Of course, it never once occurred to us that we would port these hundreds of stored procs over to the new system. Rather we would functionally specify what they are doing now, and leverage tools to accommodate the vast majority of the functionality, only building what was left over. I mean, this is a standard functional port, why complicate things? Forklifting into a Netezza machine will certainly yield 10x performance, so why the beef? Without optimizing the data structures and processes to leverage Netezza's power, we might get 10x but leavel 100x on the table. Is this a good tradeoff?
Well, true to form, someone had the capacity to complicate things. He whipped out a spreadsheet and calculated the cost of the hundreds-of-stored-procs in the original system, not realizing we were planning to reduced these to maybe fifteen operations at most. Spreadsheet calculator in-hand, he estimated that it would take 24 people, 8 months, to handle on these stored procs. I sat back in my seat, stunned, because he was costing a project we weren't about to undertake. Rather, building out 15 or so operations would require a handful of people and 90 days at the outside. But also true to form, the project principals saw visions of sugar plums (another word for sales-comp) that got in the way of their better judgment. They actually went to the client with these inflated numbers, he rejected their proposal outright and gave the business to someone else. It's easy to lose a deal when the client sees the inflation on-the-page.

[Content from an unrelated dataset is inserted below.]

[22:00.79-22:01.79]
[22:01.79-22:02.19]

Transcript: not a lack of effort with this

But what our "spreadsheet guy" missed, was that we weren't about to embark on a journey of finding a home for each stored proc (we already knew this had no value, and the client knew it too). He believed that we intended to bring the matted-cats into the house and put them on pillows, when we intended to pick the cats we wanted to keep, and shave them.
Okay, that's a strange analogy, but we had no intention whatsover of accepting all that convoluted spaghetti as the foundation for the go-forward system.

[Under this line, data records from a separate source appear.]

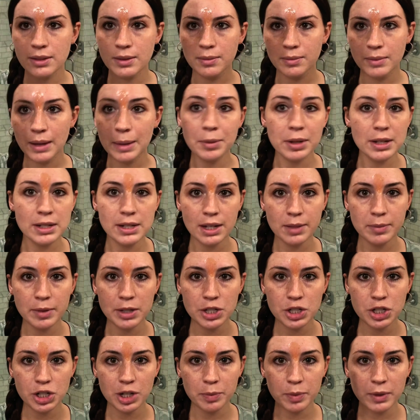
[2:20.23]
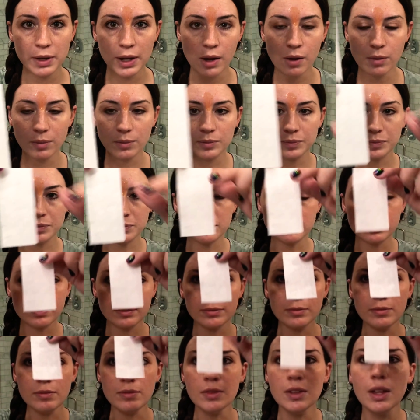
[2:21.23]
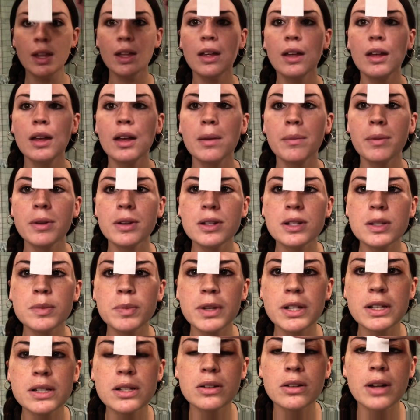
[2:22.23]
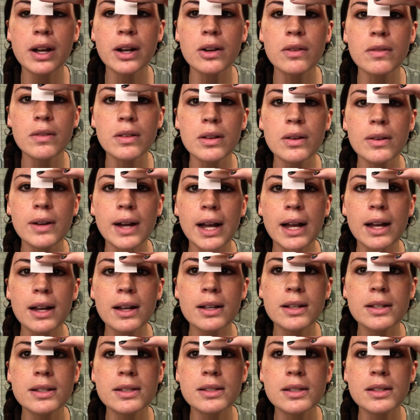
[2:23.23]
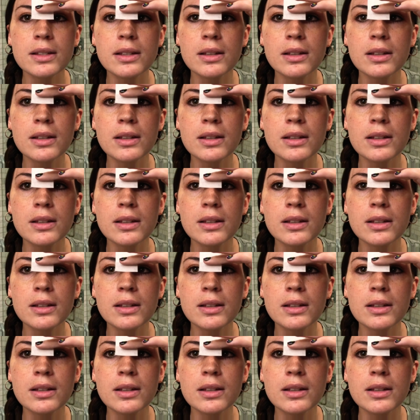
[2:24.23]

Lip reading: I'm gonna take my strip now. I'm gonna just place it right over the wax.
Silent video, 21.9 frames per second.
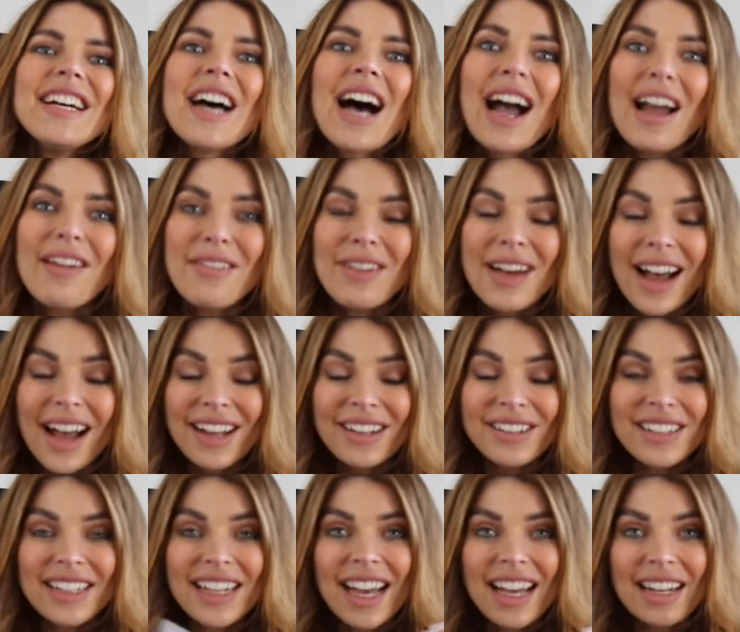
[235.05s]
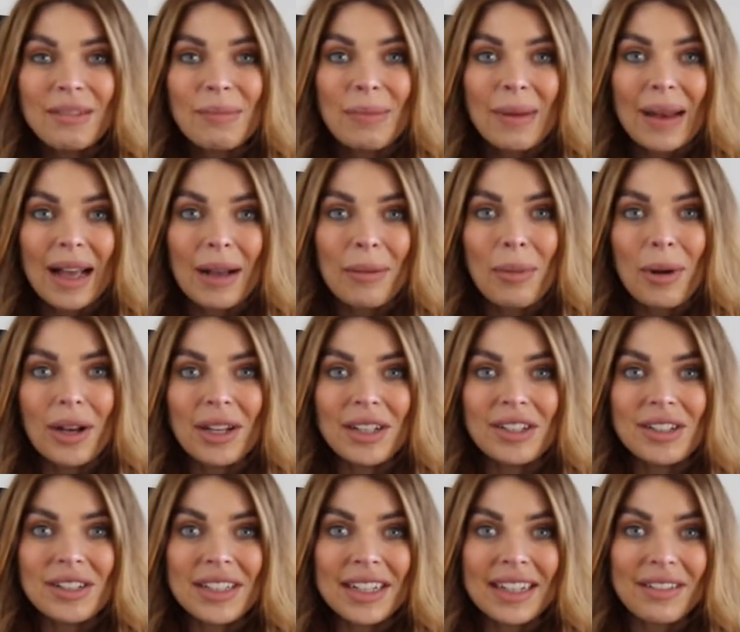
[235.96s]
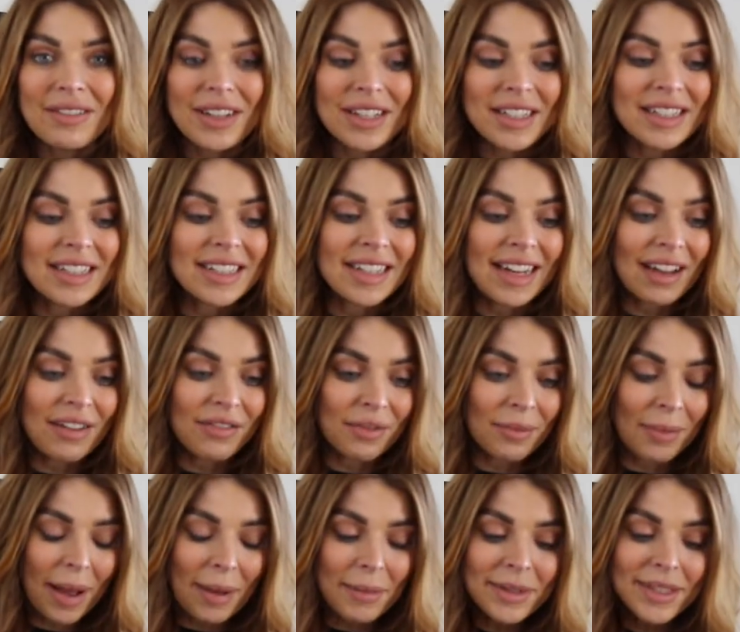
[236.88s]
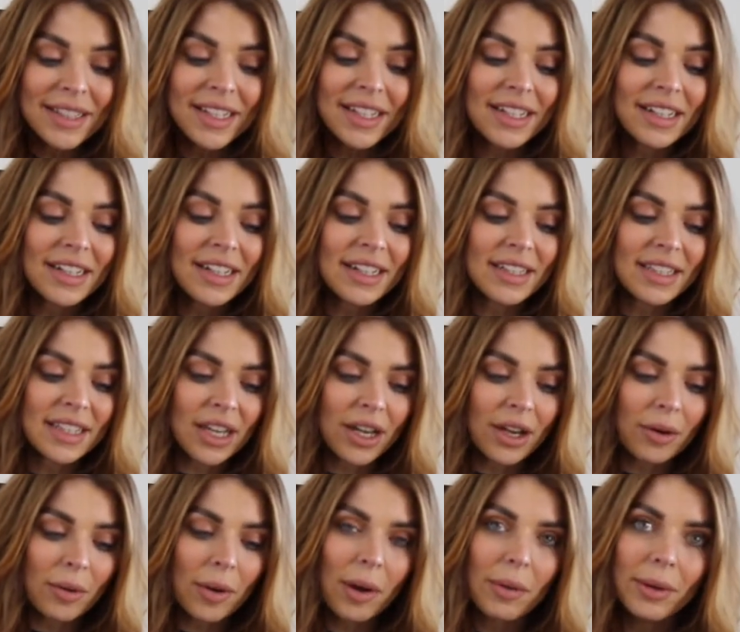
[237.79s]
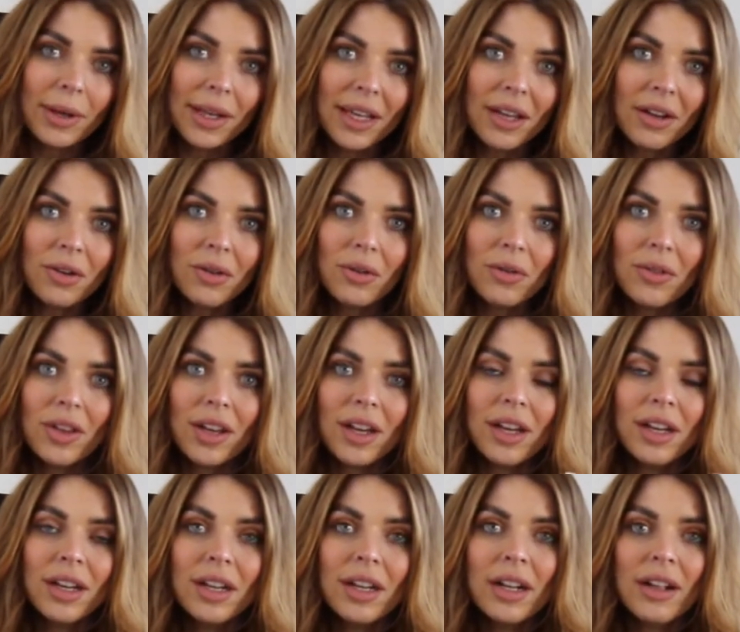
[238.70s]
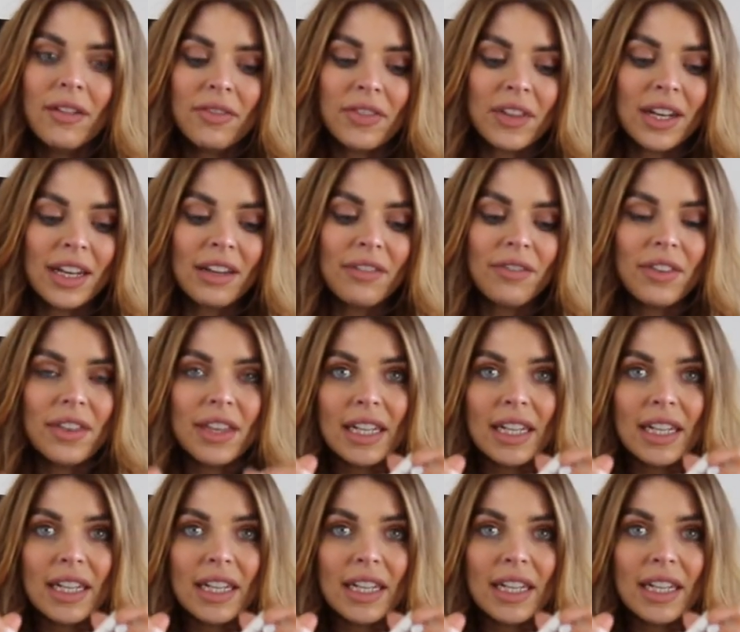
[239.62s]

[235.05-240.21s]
I've actually had a black polish delivered today from Amazon, so I will link all the link for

Netezza gives us the capacity - to simplify. We keep the parts we consider valuable (the cat) and get rid of all the mess that keeps the cat sick and unhappy. Taking only the functions we want, we then reconstruct (let the hair grow back out) only what we want to keep, and take the opportunity to apply some solid architectural principles and likewise capitalize on the strengths of the Netezza platform.
In the end, if we really have a platform that is standardized on the future, but accommodates the past, we also have something else that is even more powerful: A simpler, stronger engine that is ready to grow in functionality, adapting to our changing needs. The old system was never built with this kind of vision or priority, because the power wasn't there to affect it anyhow.